BEGIN DATASET RECORDS
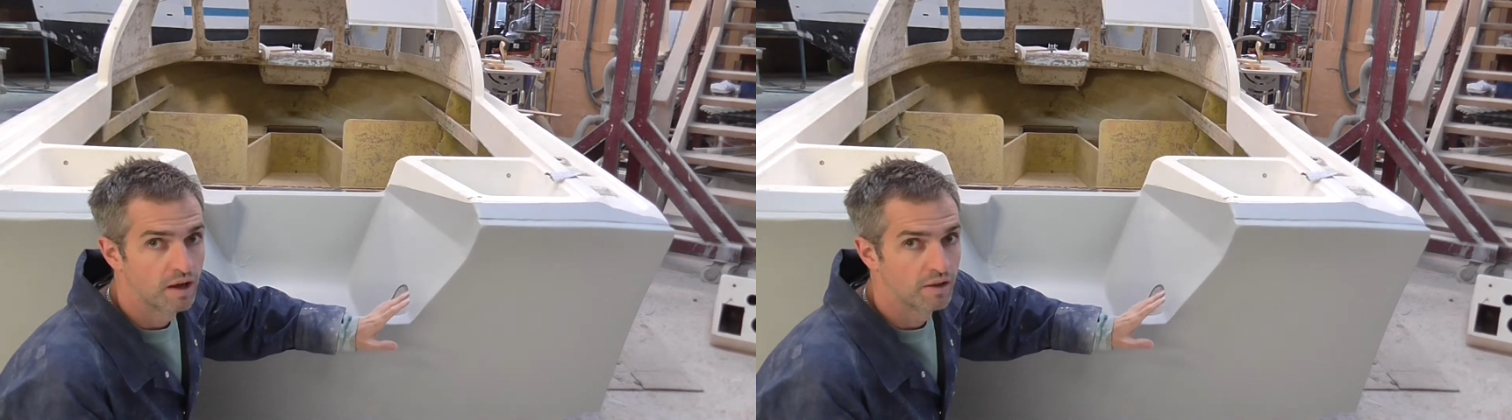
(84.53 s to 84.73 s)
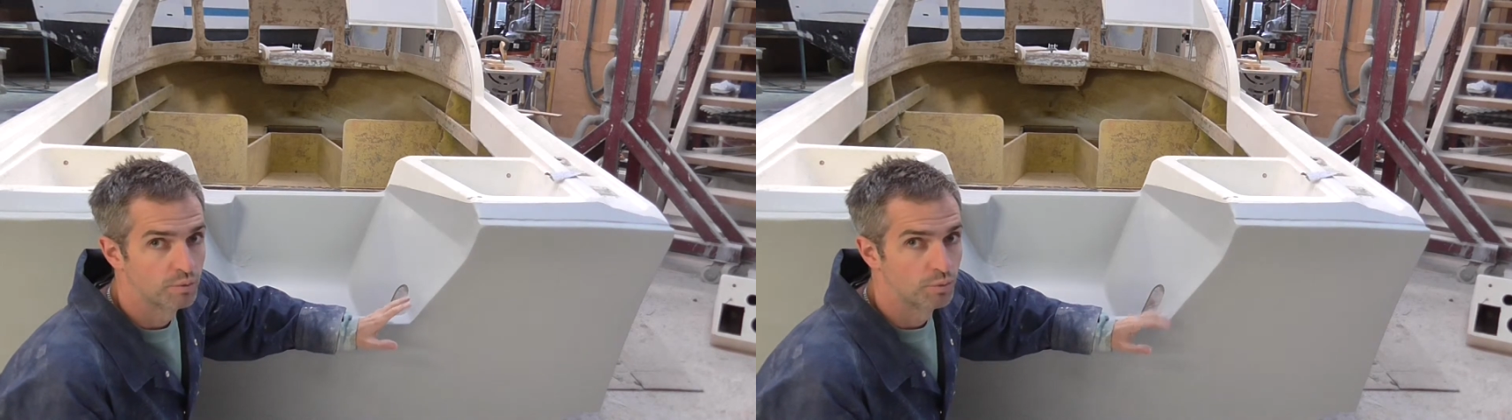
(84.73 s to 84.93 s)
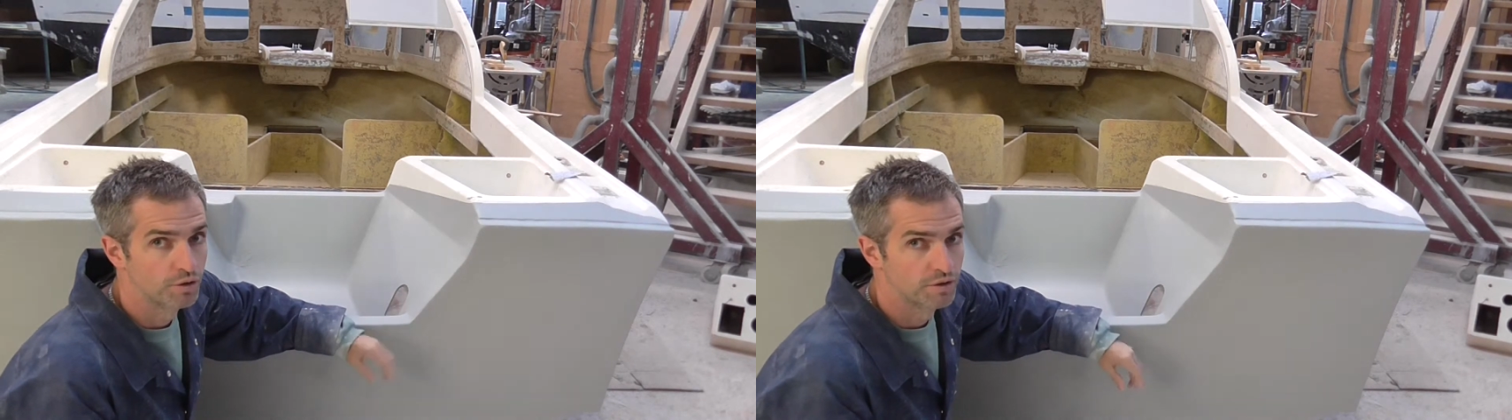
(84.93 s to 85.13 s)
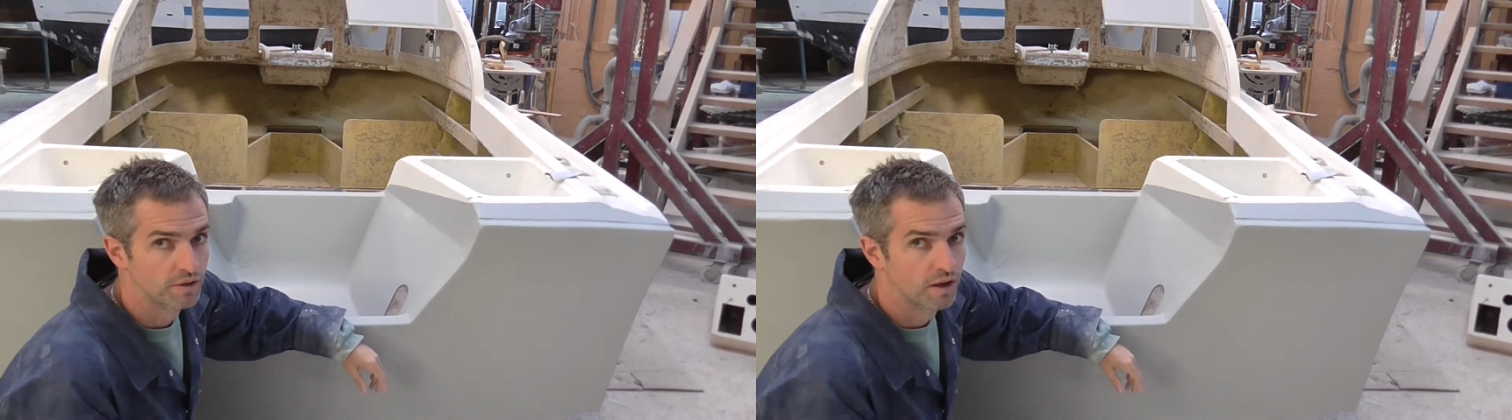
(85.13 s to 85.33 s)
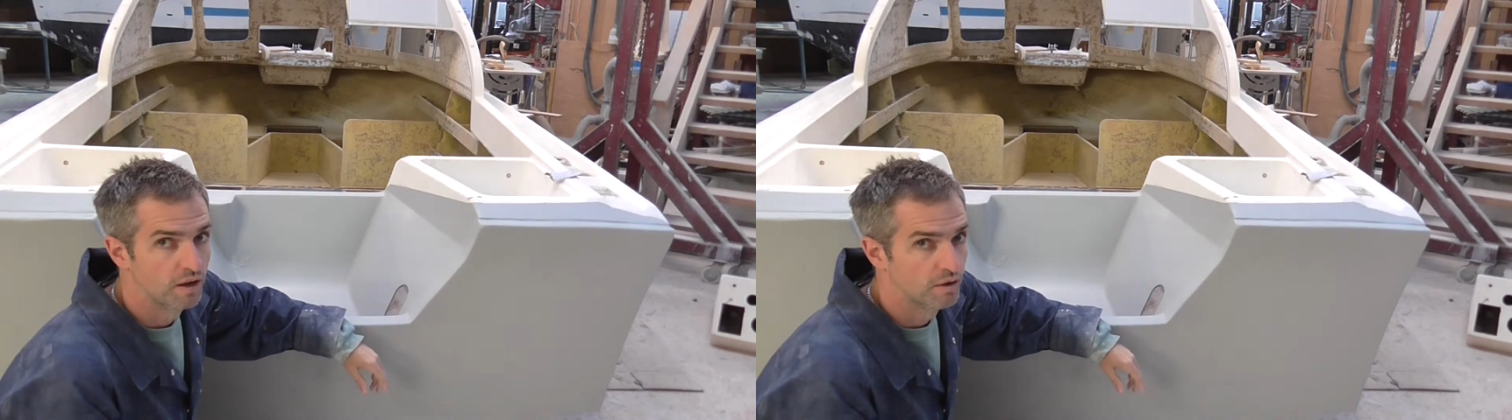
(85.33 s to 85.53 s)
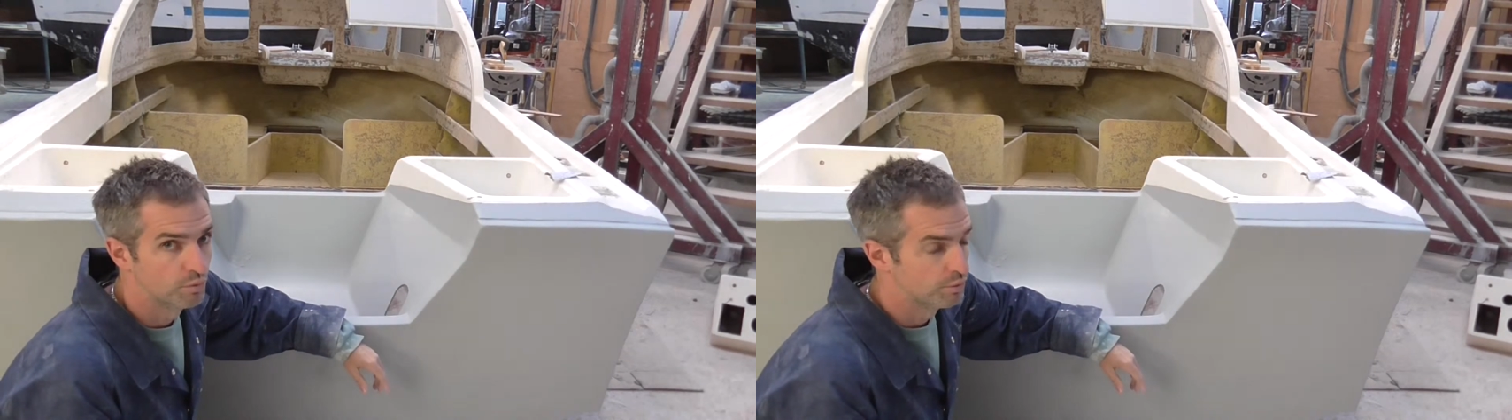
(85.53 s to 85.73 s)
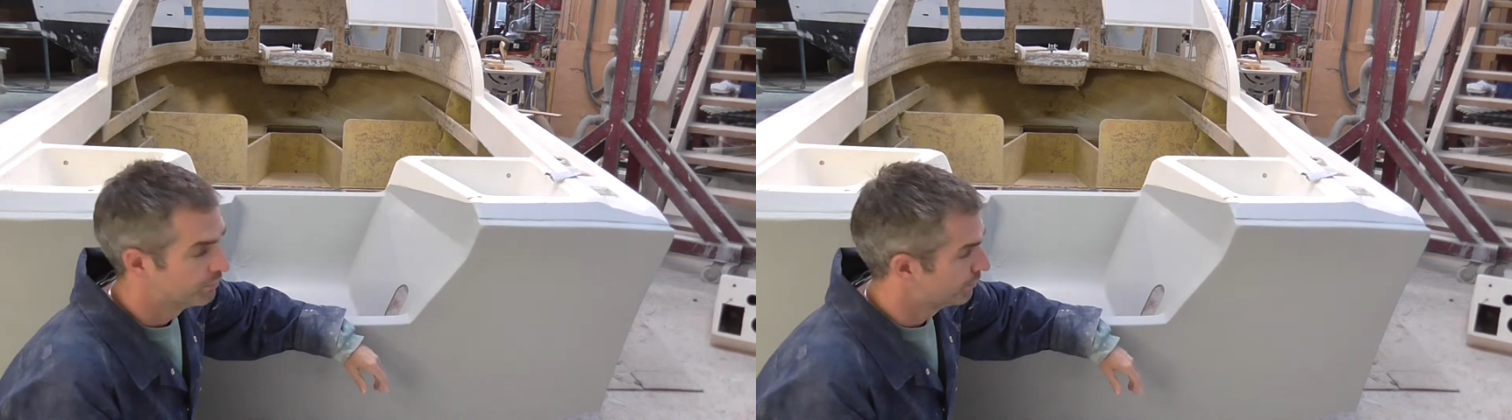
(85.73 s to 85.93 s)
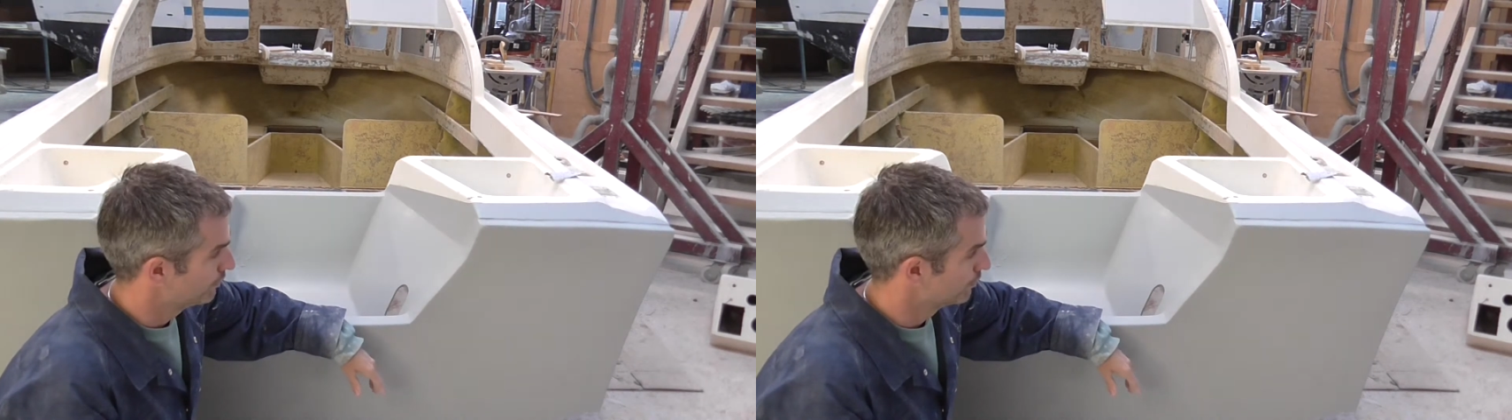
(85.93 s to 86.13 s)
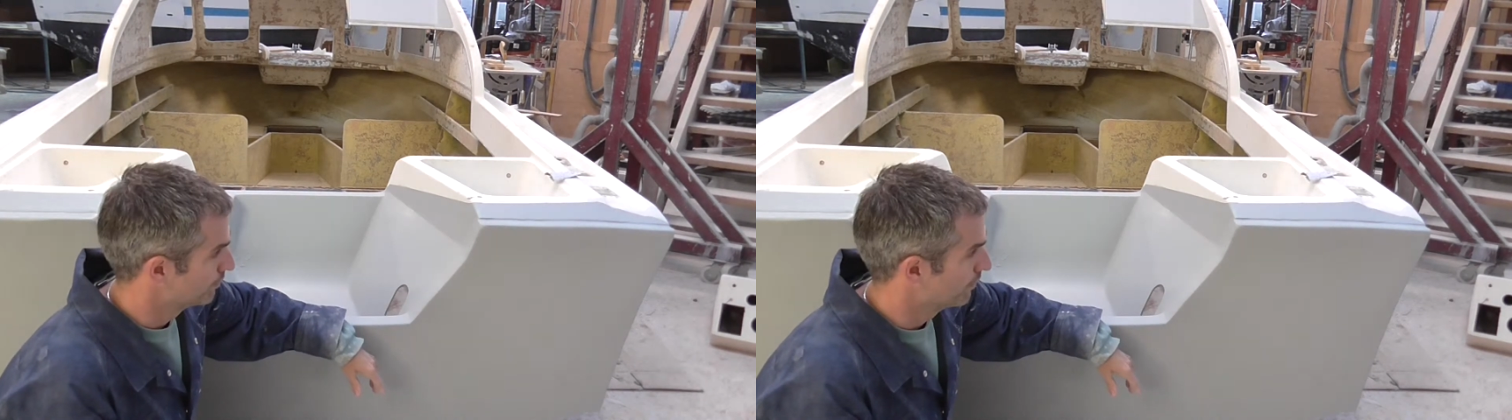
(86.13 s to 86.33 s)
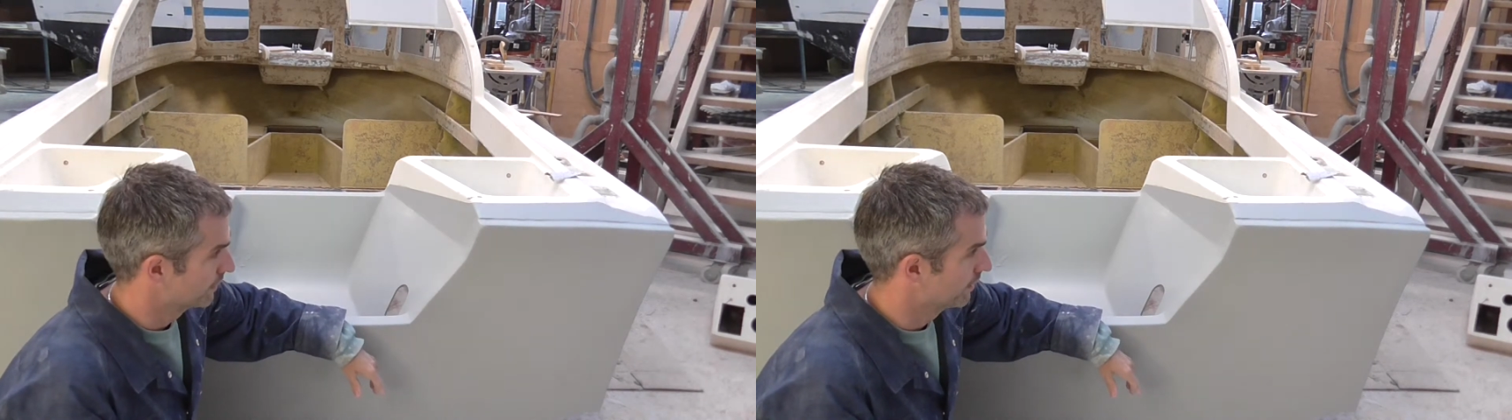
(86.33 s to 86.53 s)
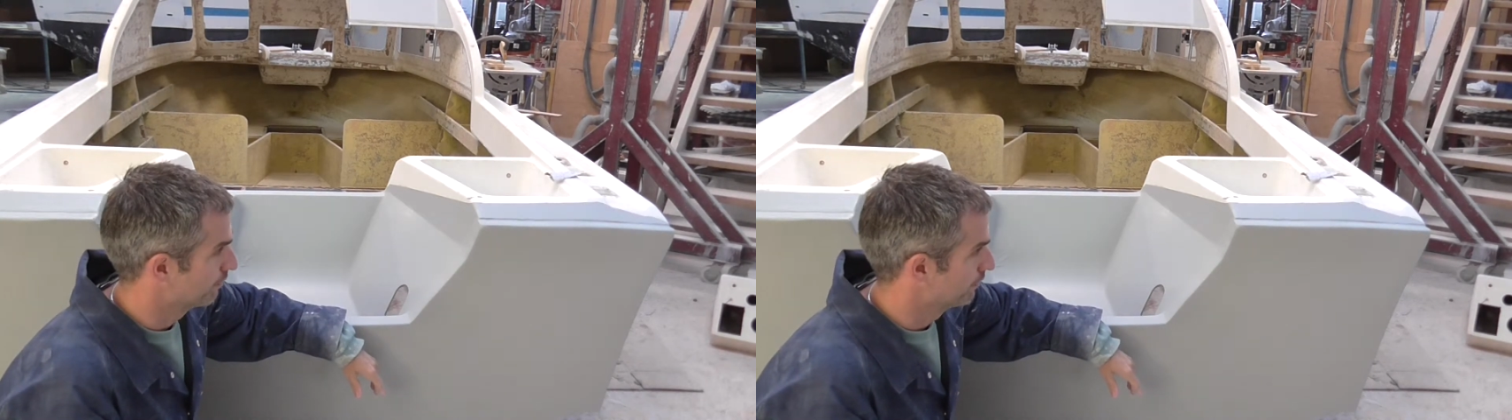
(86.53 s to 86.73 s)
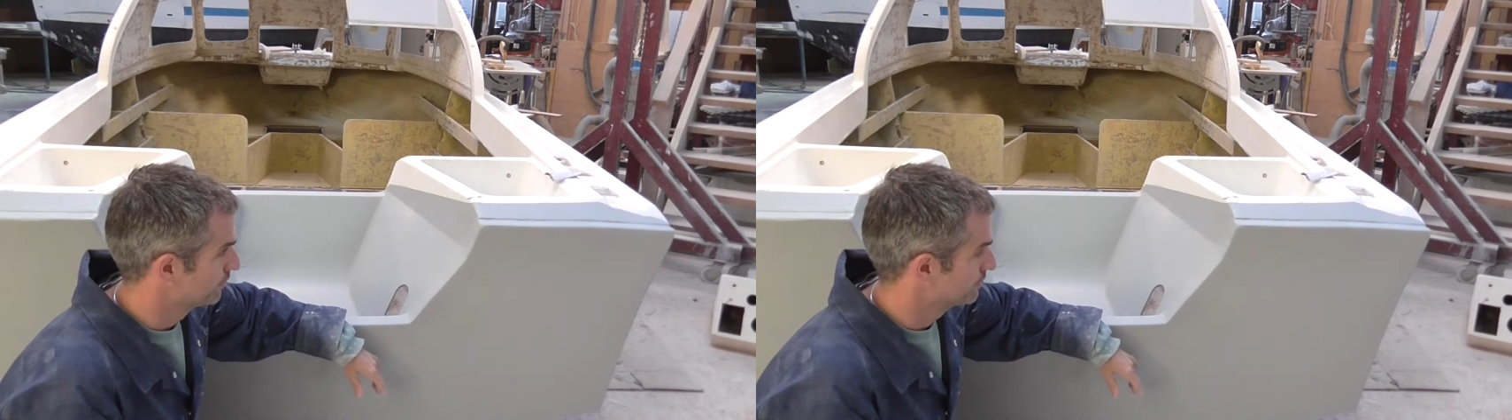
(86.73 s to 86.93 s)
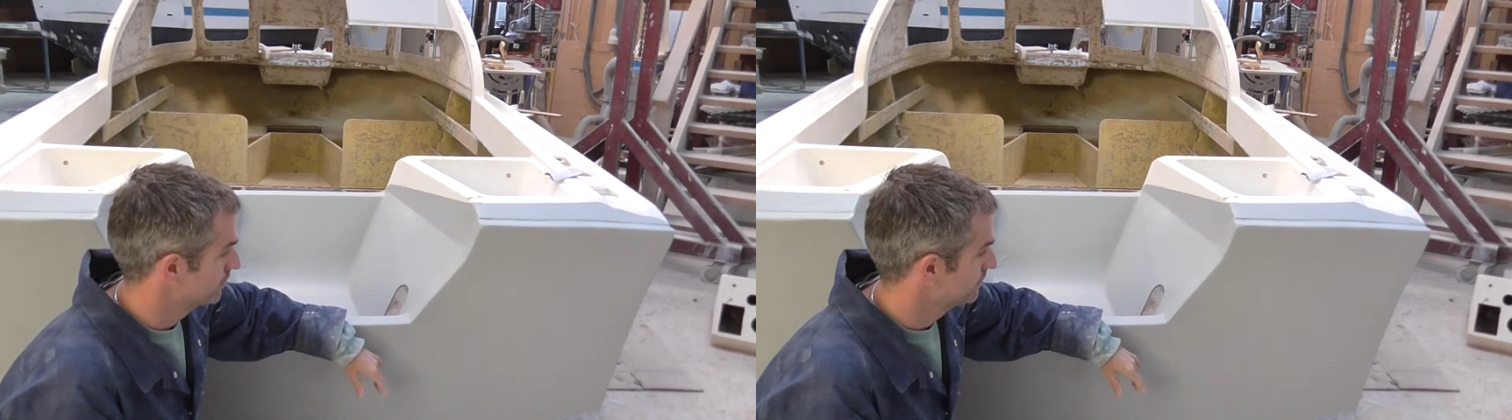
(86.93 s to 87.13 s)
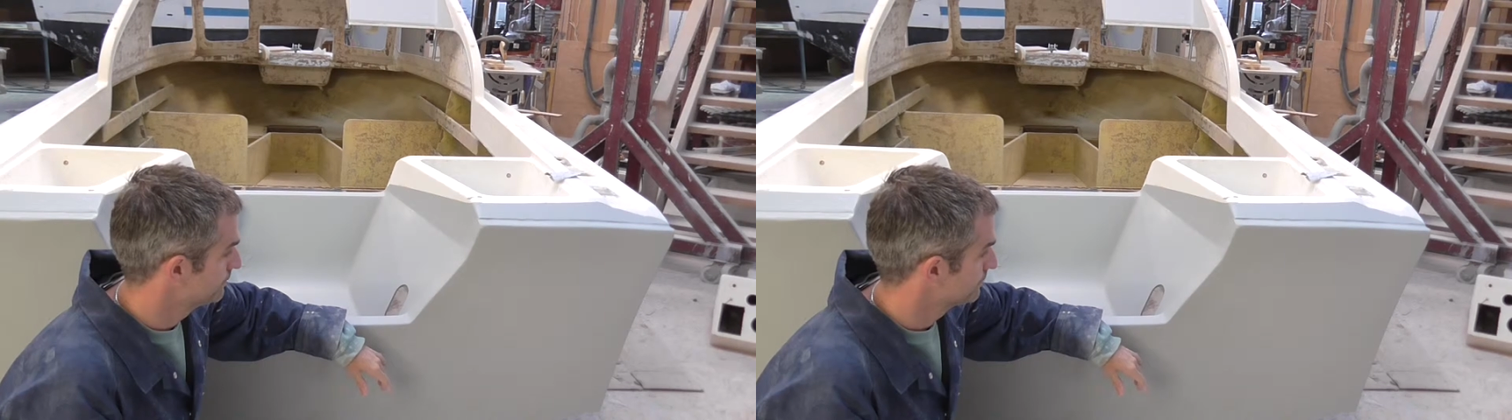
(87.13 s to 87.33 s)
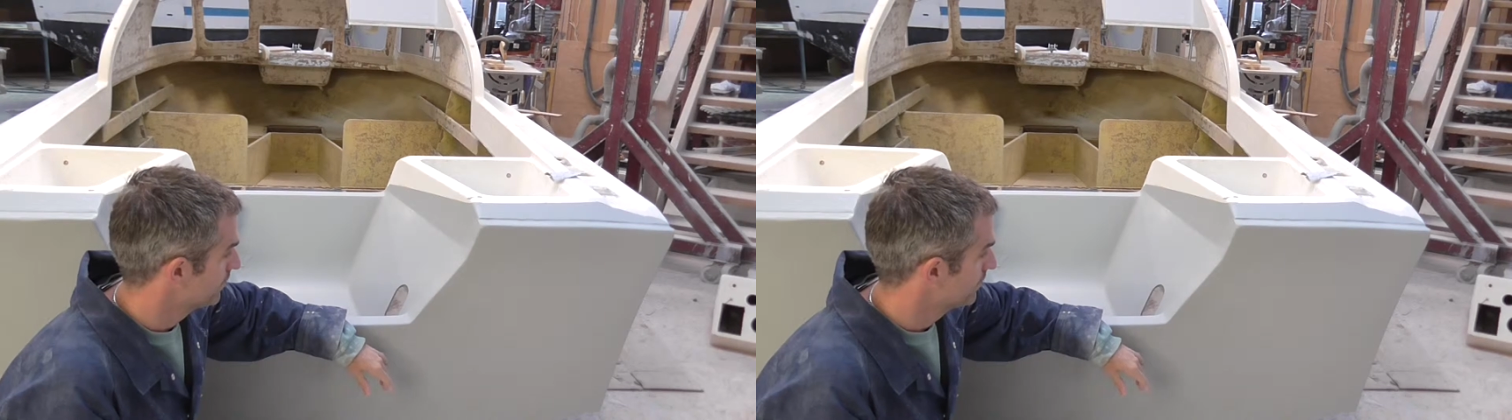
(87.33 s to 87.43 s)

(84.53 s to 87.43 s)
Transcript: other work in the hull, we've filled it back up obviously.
END DATASET RECORDS
## TO DO:
The reply must match the records exactly, apart from the pictures, which are left out.

## REPLY:
(84.53 s to 84.73 s)
(84.73 s to 84.93 s)
(84.93 s to 85.13 s)
(85.13 s to 85.33 s)
(85.33 s to 85.53 s)
(85.53 s to 85.73 s)
(85.73 s to 85.93 s)
(85.93 s to 86.13 s)
(86.13 s to 86.33 s)
(86.33 s to 86.53 s)
(86.53 s to 86.73 s)
(86.73 s to 86.93 s)
(86.93 s to 87.13 s)
(87.13 s to 87.33 s)
(87.33 s to 87.43 s)

(84.53 s to 87.43 s)
Transcript: other work in the hull, we've filled it back up obviously.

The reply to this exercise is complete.